**Instructions to follow**
Exactly what is written in the records below should be returned, minus the images.

**Provided entries**
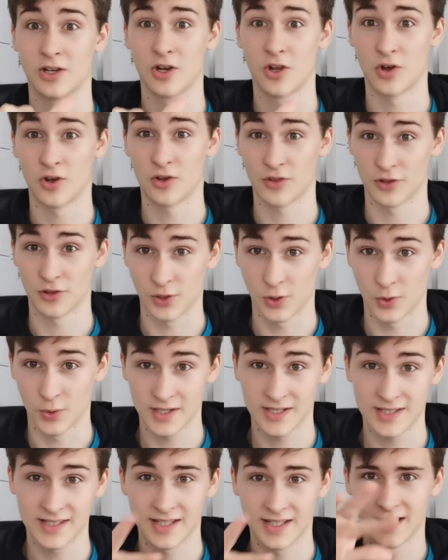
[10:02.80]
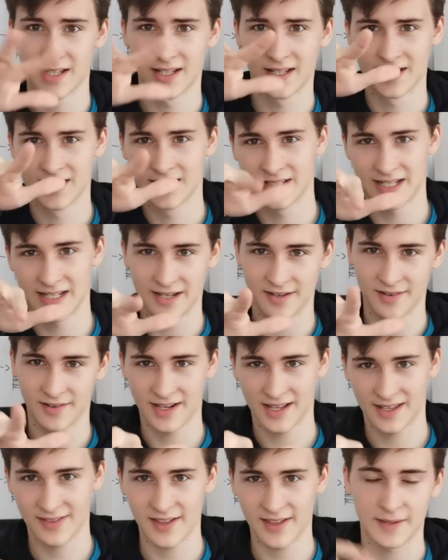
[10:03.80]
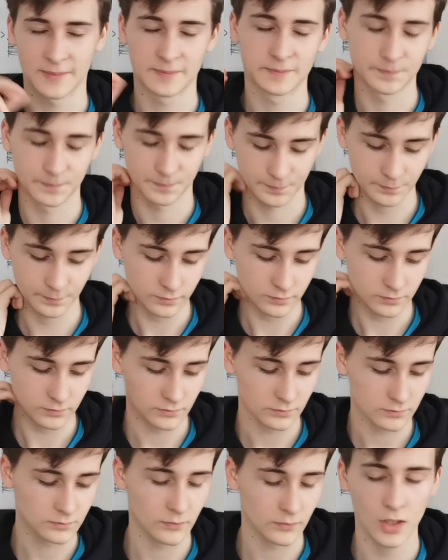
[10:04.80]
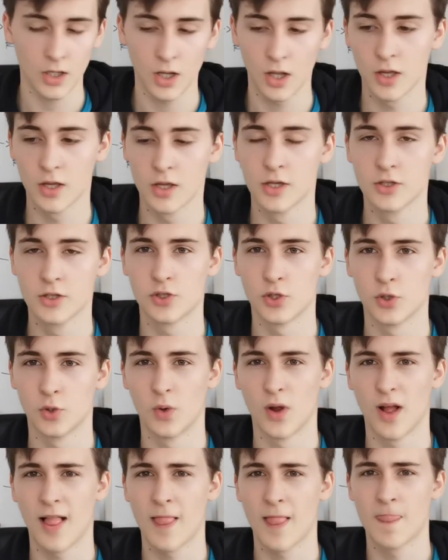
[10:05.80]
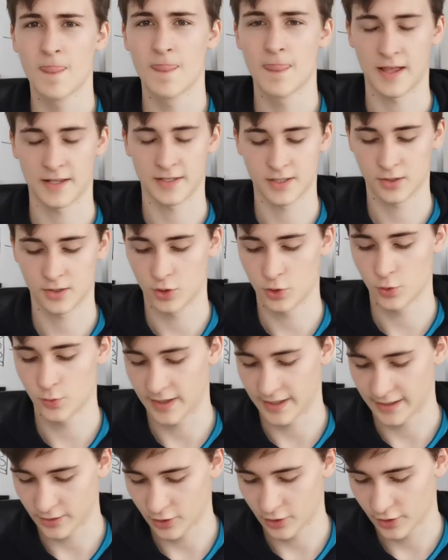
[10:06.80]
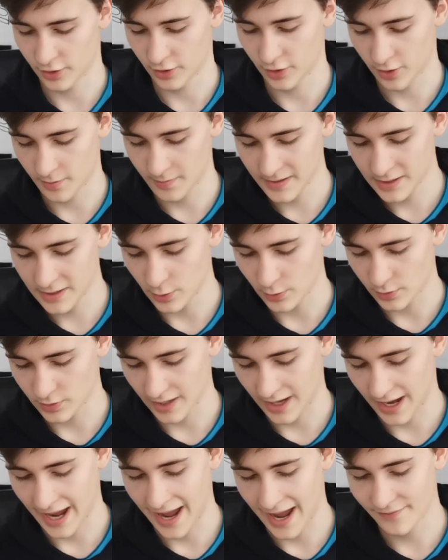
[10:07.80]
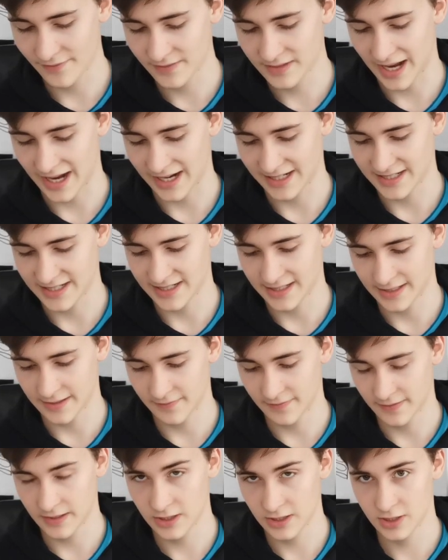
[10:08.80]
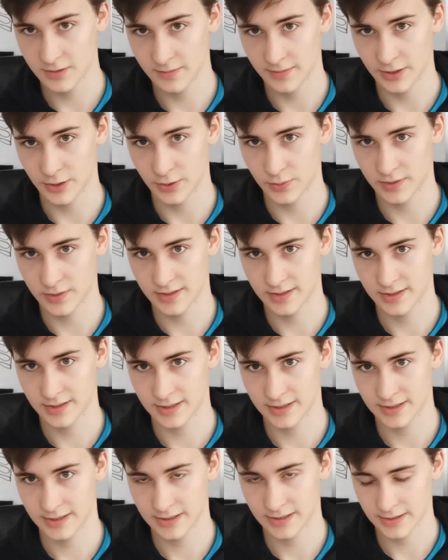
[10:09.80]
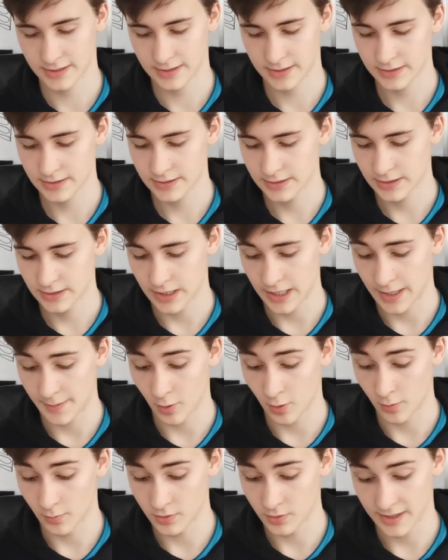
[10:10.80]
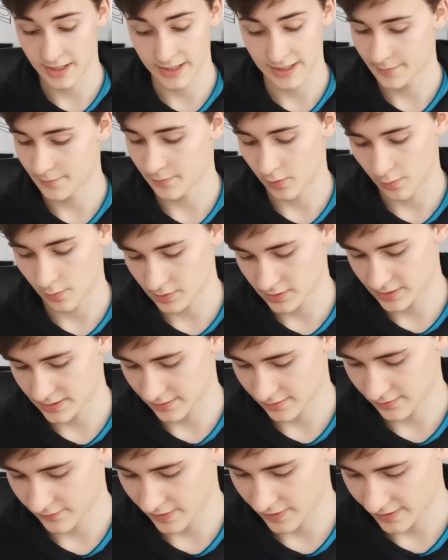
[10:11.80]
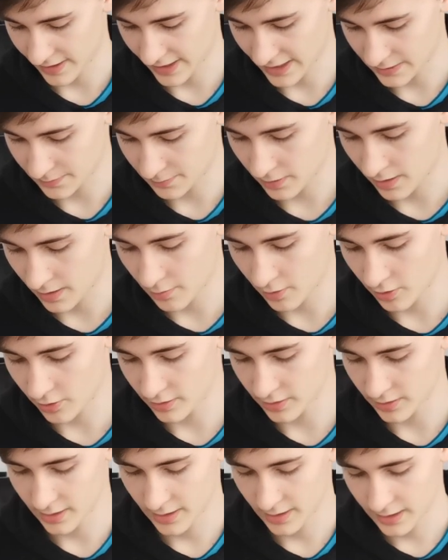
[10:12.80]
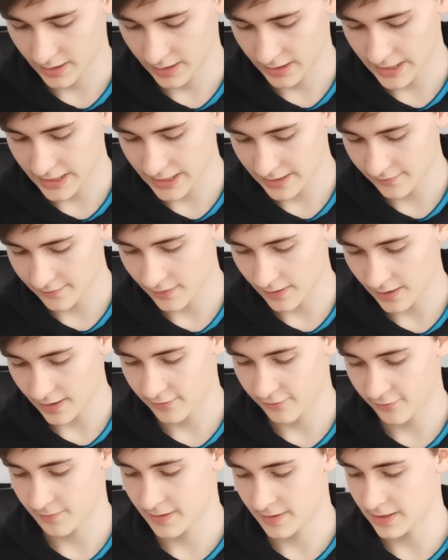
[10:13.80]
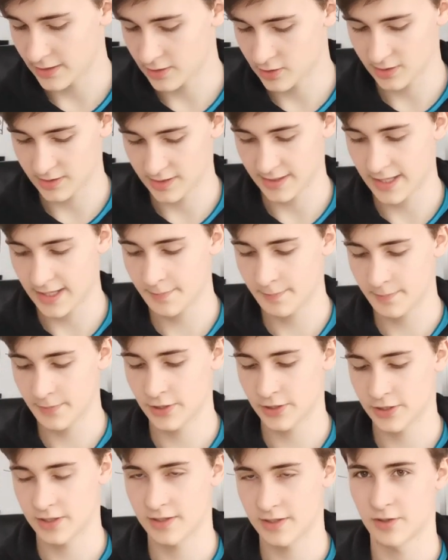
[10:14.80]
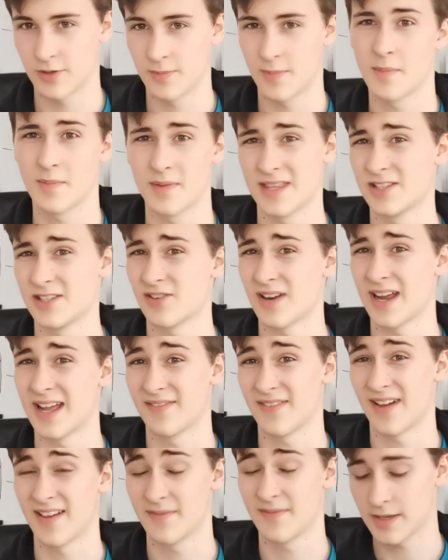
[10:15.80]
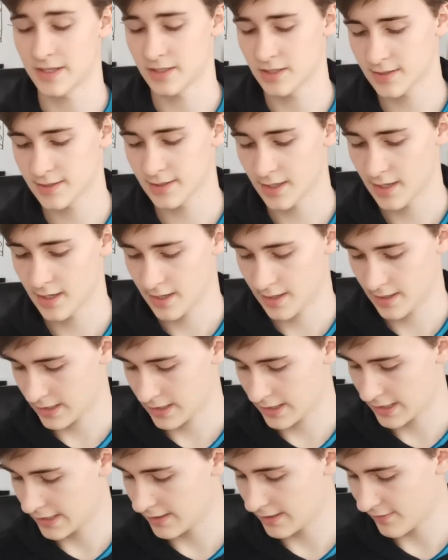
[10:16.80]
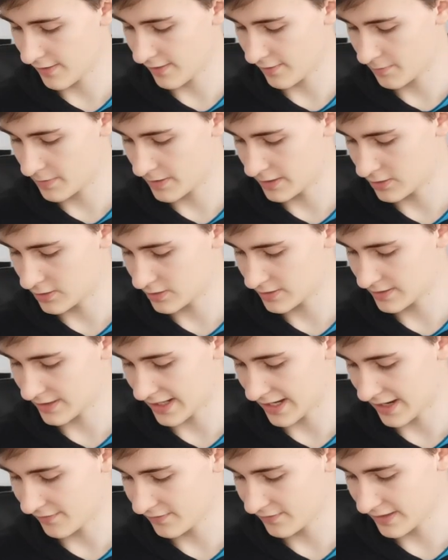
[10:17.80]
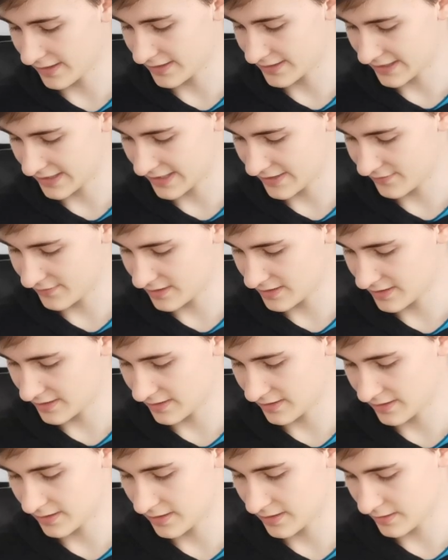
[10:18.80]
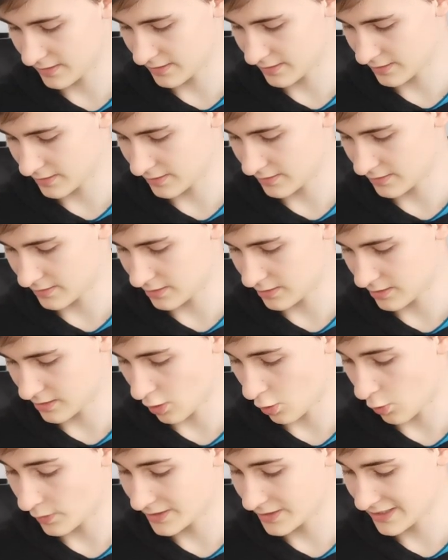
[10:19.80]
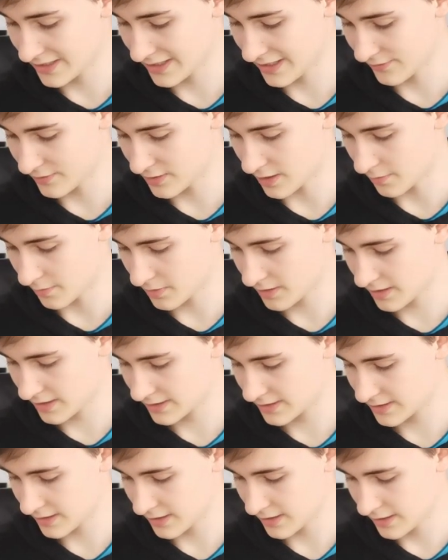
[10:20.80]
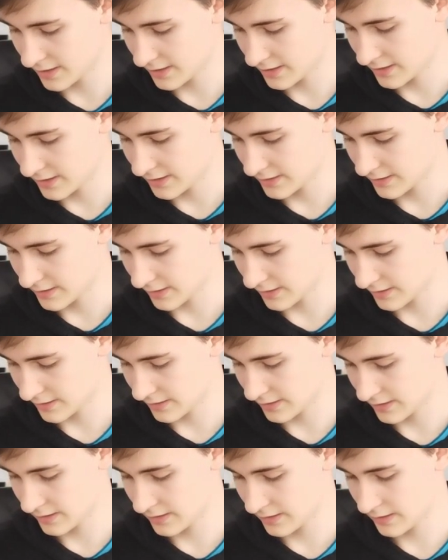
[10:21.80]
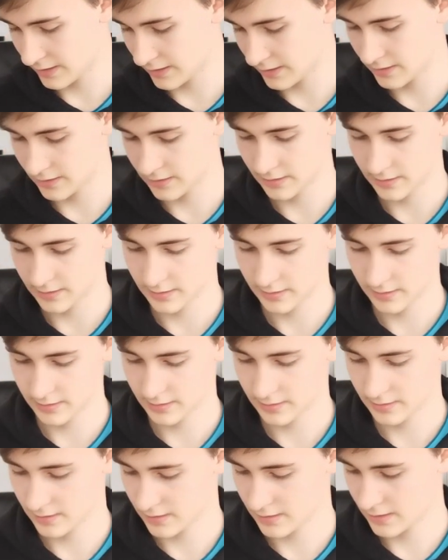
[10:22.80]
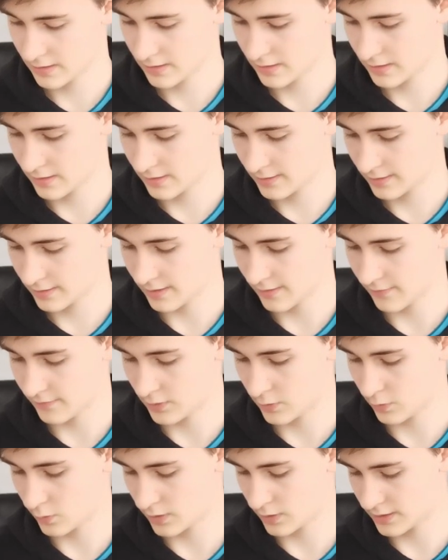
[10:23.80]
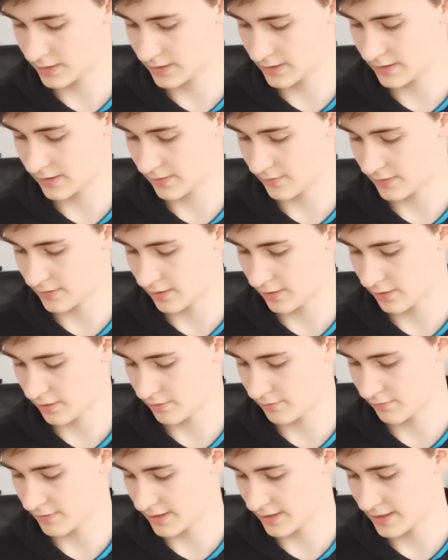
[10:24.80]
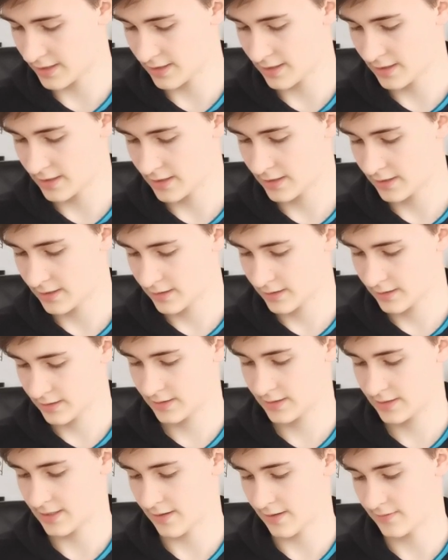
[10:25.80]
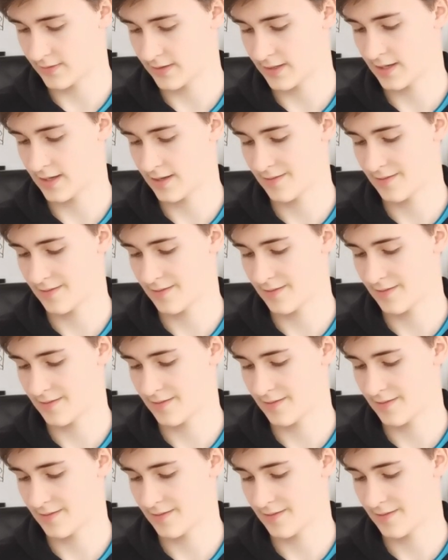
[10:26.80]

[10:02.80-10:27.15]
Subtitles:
along the course, tiered like that. So that's a good thing. Now, how many notes? I haven't actually finished my notes yet. I'm almost at the very end, but I'm on 85 pages in that book. And I remember these are A5 pages. 85 pages. I haven't, did I even, oh, I didn't even number these. 60, 71, 73, 70,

**Solution below**
[10:02.80]
[10:03.80]
[10:04.80]
[10:05.80]
[10:06.80]
[10:07.80]
[10:08.80]
[10:09.80]
[10:10.80]
[10:11.80]
[10:12.80]
[10:13.80]
[10:14.80]
[10:15.80]
[10:16.80]
[10:17.80]
[10:18.80]
[10:19.80]
[10:20.80]
[10:21.80]
[10:22.80]
[10:23.80]
[10:24.80]
[10:25.80]
[10:26.80]

[10:02.80-10:27.15]
Subtitles:
along the course, tiered like that. So that's a good thing. Now, how many notes? I haven't actually finished my notes yet. I'm almost at the very end, but I'm on 85 pages in that book. And I remember these are A5 pages. 85 pages. I haven't, did I even, oh, I didn't even number these. 60, 71, 73, 70,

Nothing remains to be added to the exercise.